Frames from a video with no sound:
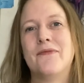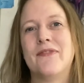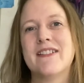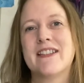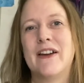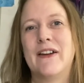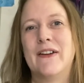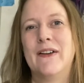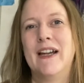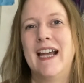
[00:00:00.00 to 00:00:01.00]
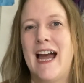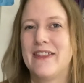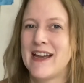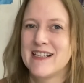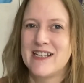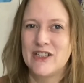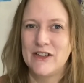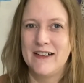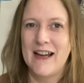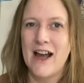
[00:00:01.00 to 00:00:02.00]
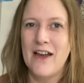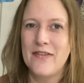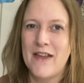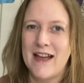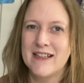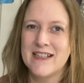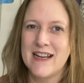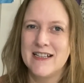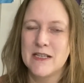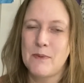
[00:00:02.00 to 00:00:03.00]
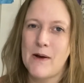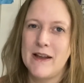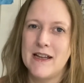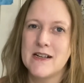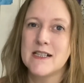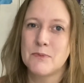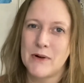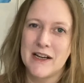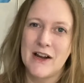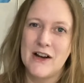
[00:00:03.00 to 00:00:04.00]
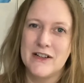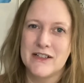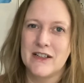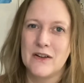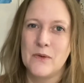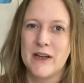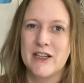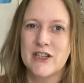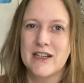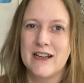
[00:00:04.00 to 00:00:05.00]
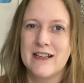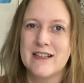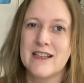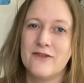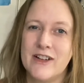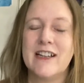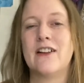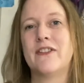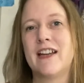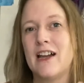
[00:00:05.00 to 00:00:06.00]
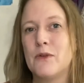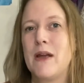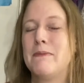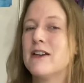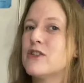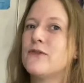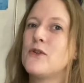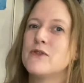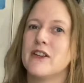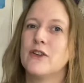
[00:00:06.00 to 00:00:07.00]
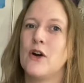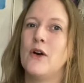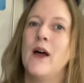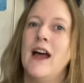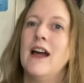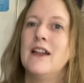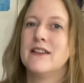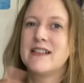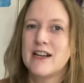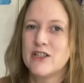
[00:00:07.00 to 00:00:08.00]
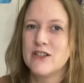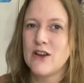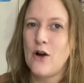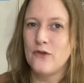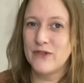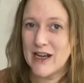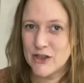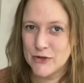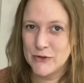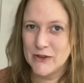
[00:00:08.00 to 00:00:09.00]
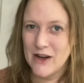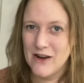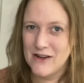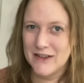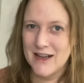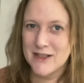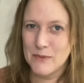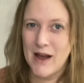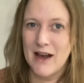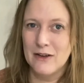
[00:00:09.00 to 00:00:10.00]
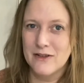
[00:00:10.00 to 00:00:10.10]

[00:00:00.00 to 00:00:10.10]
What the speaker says: So yeah, thanks to Julia, that inspired Spring Garden, which is a really lovely colourway because you've also got the sections of natural yarn as well.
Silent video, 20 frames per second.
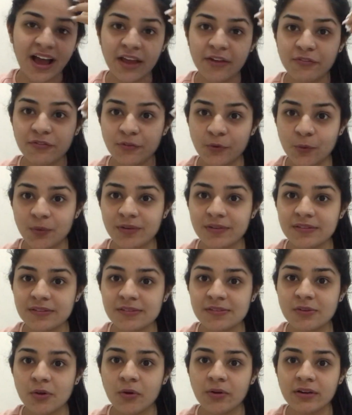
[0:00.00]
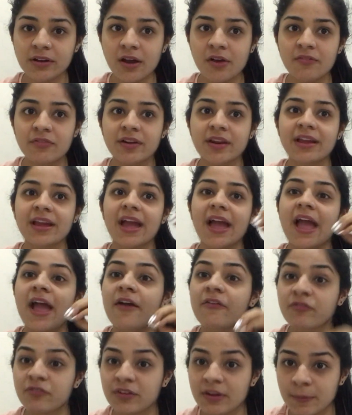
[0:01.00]
focused on covering
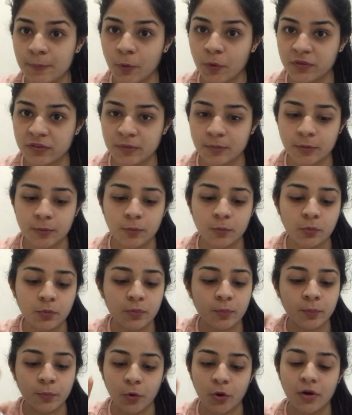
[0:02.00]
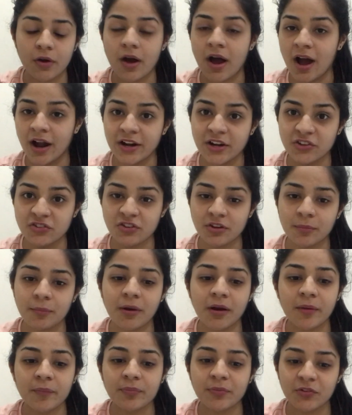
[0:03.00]
every possible book, R.D.
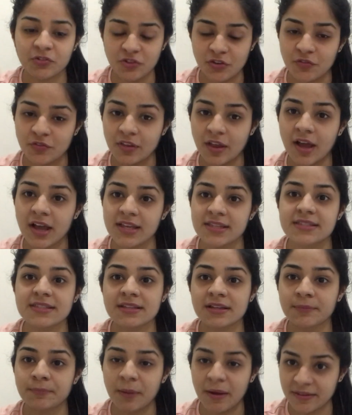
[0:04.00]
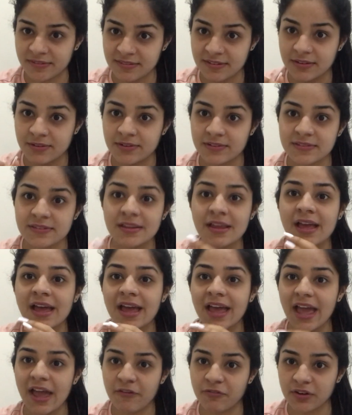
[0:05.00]
Sharma, Shiv Das, past years,
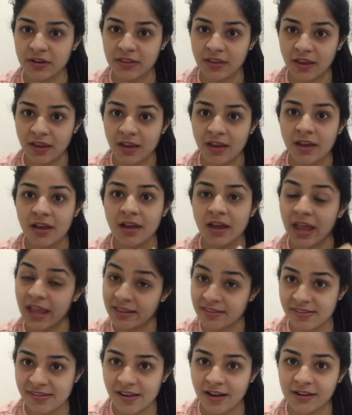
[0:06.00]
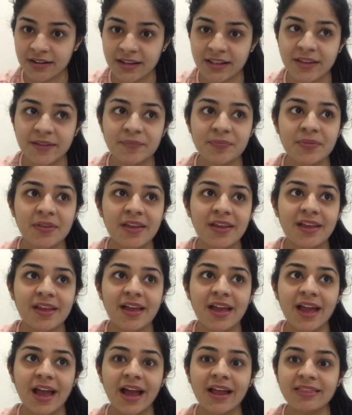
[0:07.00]
everything, NCRT,
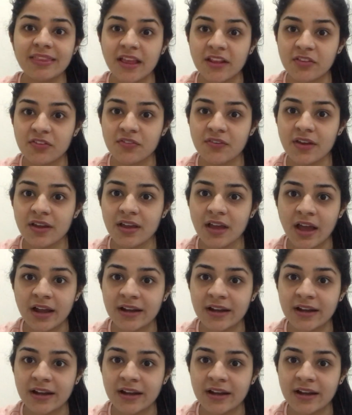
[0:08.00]
and that's why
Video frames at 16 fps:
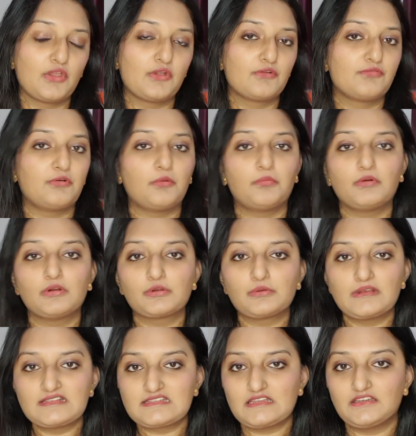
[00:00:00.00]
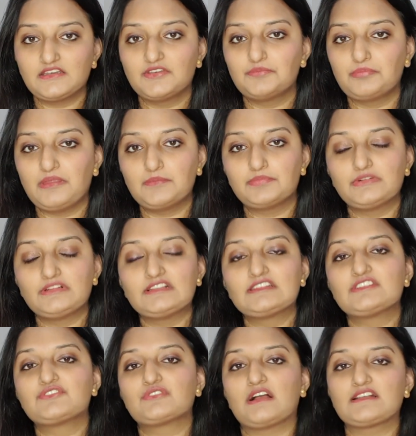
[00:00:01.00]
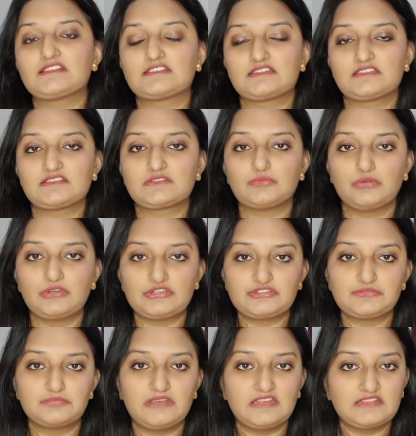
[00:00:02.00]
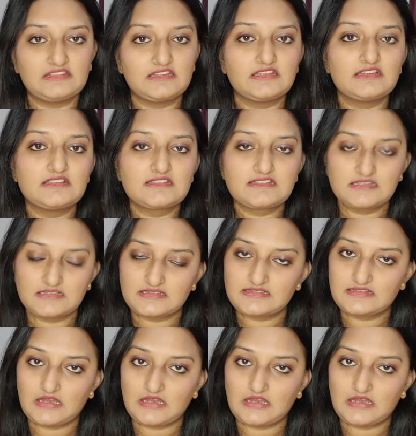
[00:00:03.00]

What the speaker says: For Virgo ascendant people, the transit is going to be in the 6th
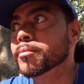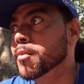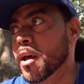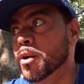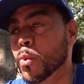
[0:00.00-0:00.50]

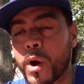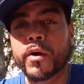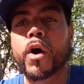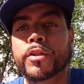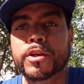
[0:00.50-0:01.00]
then where
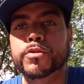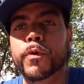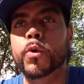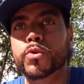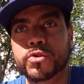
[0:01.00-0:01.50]
are these
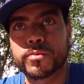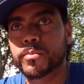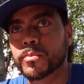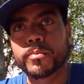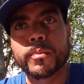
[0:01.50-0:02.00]
folks
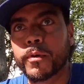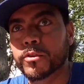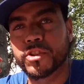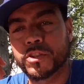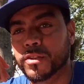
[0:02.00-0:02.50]

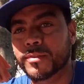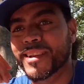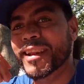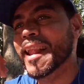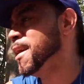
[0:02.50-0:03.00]
just
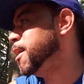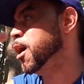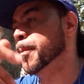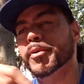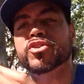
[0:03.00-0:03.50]
lighting
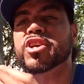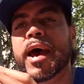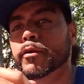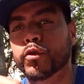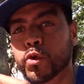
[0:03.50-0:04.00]
up
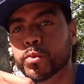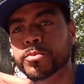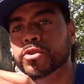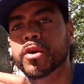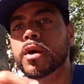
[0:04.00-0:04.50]
chat
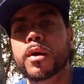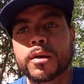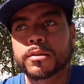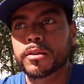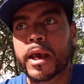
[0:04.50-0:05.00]
rooms
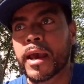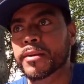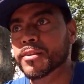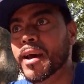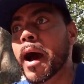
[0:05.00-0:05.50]

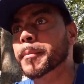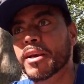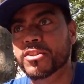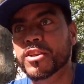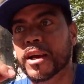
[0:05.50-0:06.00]
and
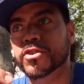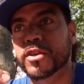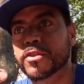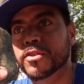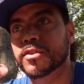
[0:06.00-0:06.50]
comment
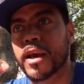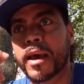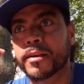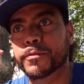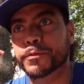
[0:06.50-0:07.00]
sections
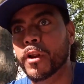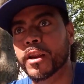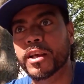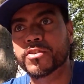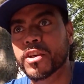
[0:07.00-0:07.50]
and
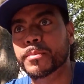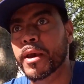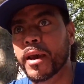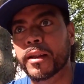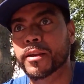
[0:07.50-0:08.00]
flooding his
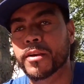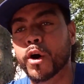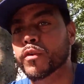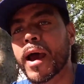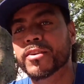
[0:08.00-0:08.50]
email and
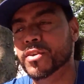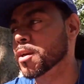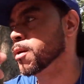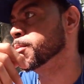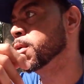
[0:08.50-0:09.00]
harassing
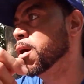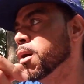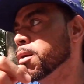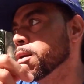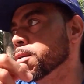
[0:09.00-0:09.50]
him,
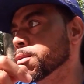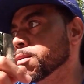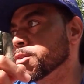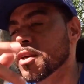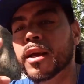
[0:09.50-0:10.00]

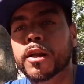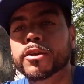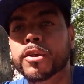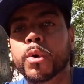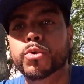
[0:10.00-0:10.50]
saying,
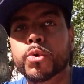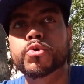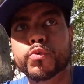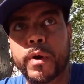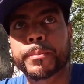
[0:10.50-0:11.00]
yo, dude,
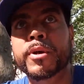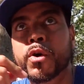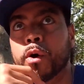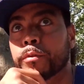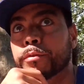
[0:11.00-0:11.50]
you ripped me
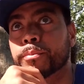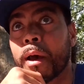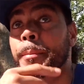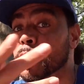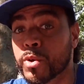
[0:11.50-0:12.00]
off?
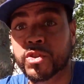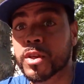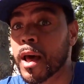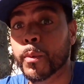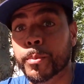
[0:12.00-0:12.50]
I mean, we see
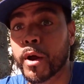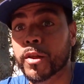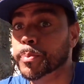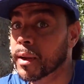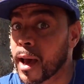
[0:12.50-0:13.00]
that with Brother
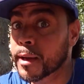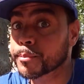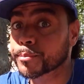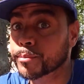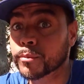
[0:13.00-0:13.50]
Polite
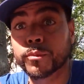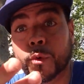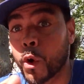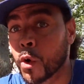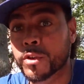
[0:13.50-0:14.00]

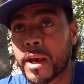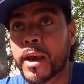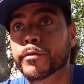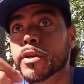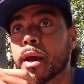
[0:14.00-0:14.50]
all day,
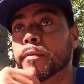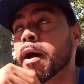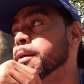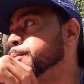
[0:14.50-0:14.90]
every day, right?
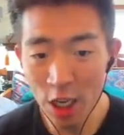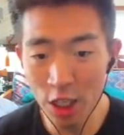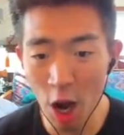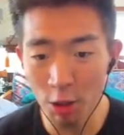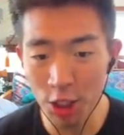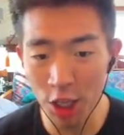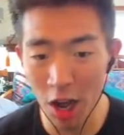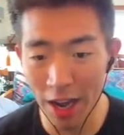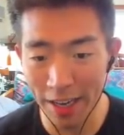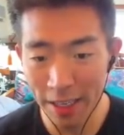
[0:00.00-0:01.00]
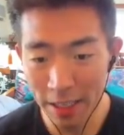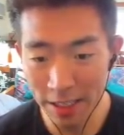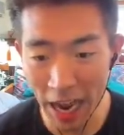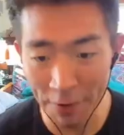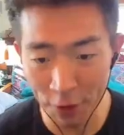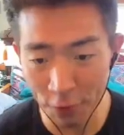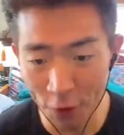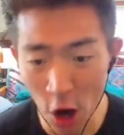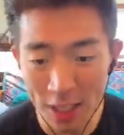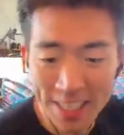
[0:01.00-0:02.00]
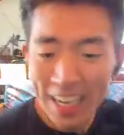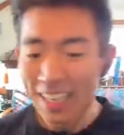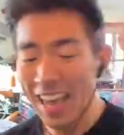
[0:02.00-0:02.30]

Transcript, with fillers: Go, Sean. Dive for the first.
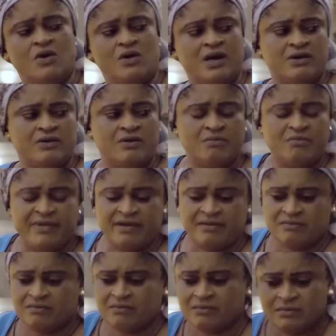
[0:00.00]
Okay, Romo.
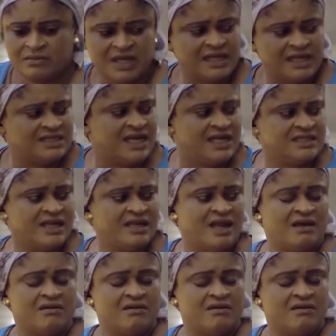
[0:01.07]
That's the antenna.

-- Task objective --
Copy the entries exactly. Leave out the images.

-- Answer space --
Frames from a video with no sound:
[00:00:00.00 to 00:00:01.00]
[00:00:01.00 to 00:00:02.00]
[00:00:02.00 to 00:00:03.00]
[00:00:03.00 to 00:00:04.00]
[00:00:04.00 to 00:00:05.00]
[00:00:05.00 to 00:00:06.00]
[00:00:06.00 to 00:00:07.00]
[00:00:07.00 to 00:00:08.00]
[00:00:08.00 to 00:00:09.00]
[00:00:09.00 to 00:00:10.00]
[00:00:10.00 to 00:00:10.10]

[00:00:00.00 to 00:00:10.10]
What the speaker says: So yeah, thanks to Julia, that inspired Spring Garden, which is a really lovely colourway because you've also got the sections of natural yarn as well.
Silent video, 20 frames per second.
[0:00.00]
[0:01.00]
focused on covering
[0:02.00]
[0:03.00]
every possible book, R.D.
[0:04.00]
[0:05.00]
Sharma, Shiv Das, past years,
[0:06.00]
[0:07.00]
everything, NCRT,
[0:08.00]
and that's why
Video frames at 16 fps:
[00:00:00.00]
[00:00:01.00]
[00:00:02.00]
[00:00:03.00]

What the speaker says: For Virgo ascendant people, the transit is going to be in the 6th
[0:00.00-0:00.50]

[0:00.50-0:01.00]
then where
[0:01.00-0:01.50]
are these
[0:01.50-0:02.00]
folks
[0:02.00-0:02.50]

[0:02.50-0:03.00]
just
[0:03.00-0:03.50]
lighting
[0:03.50-0:04.00]
up
[0:04.00-0:04.50]
chat
[0:04.50-0:05.00]
rooms
[0:05.00-0:05.50]

[0:05.50-0:06.00]
and
[0:06.00-0:06.50]
comment
[0:06.50-0:07.00]
sections
[0:07.00-0:07.50]
and
[0:07.50-0:08.00]
flooding his
[0:08.00-0:08.50]
email and
[0:08.50-0:09.00]
harassing
[0:09.00-0:09.50]
him,
[0:09.50-0:10.00]

[0:10.00-0:10.50]
saying,
[0:10.50-0:11.00]
yo, dude,
[0:11.00-0:11.50]
you ripped me
[0:11.50-0:12.00]
off?
[0:12.00-0:12.50]
I mean, we see
[0:12.50-0:13.00]
that with Brother
[0:13.00-0:13.50]
Polite
[0:13.50-0:14.00]

[0:14.00-0:14.50]
all day,
[0:14.50-0:14.90]
every day, right?
[0:00.00-0:01.00]
[0:01.00-0:02.00]
[0:02.00-0:02.30]

Transcript, with fillers: Go, Sean. Dive for the first.
[0:00.00]
Okay, Romo.
[0:01.07]
That's the antenna.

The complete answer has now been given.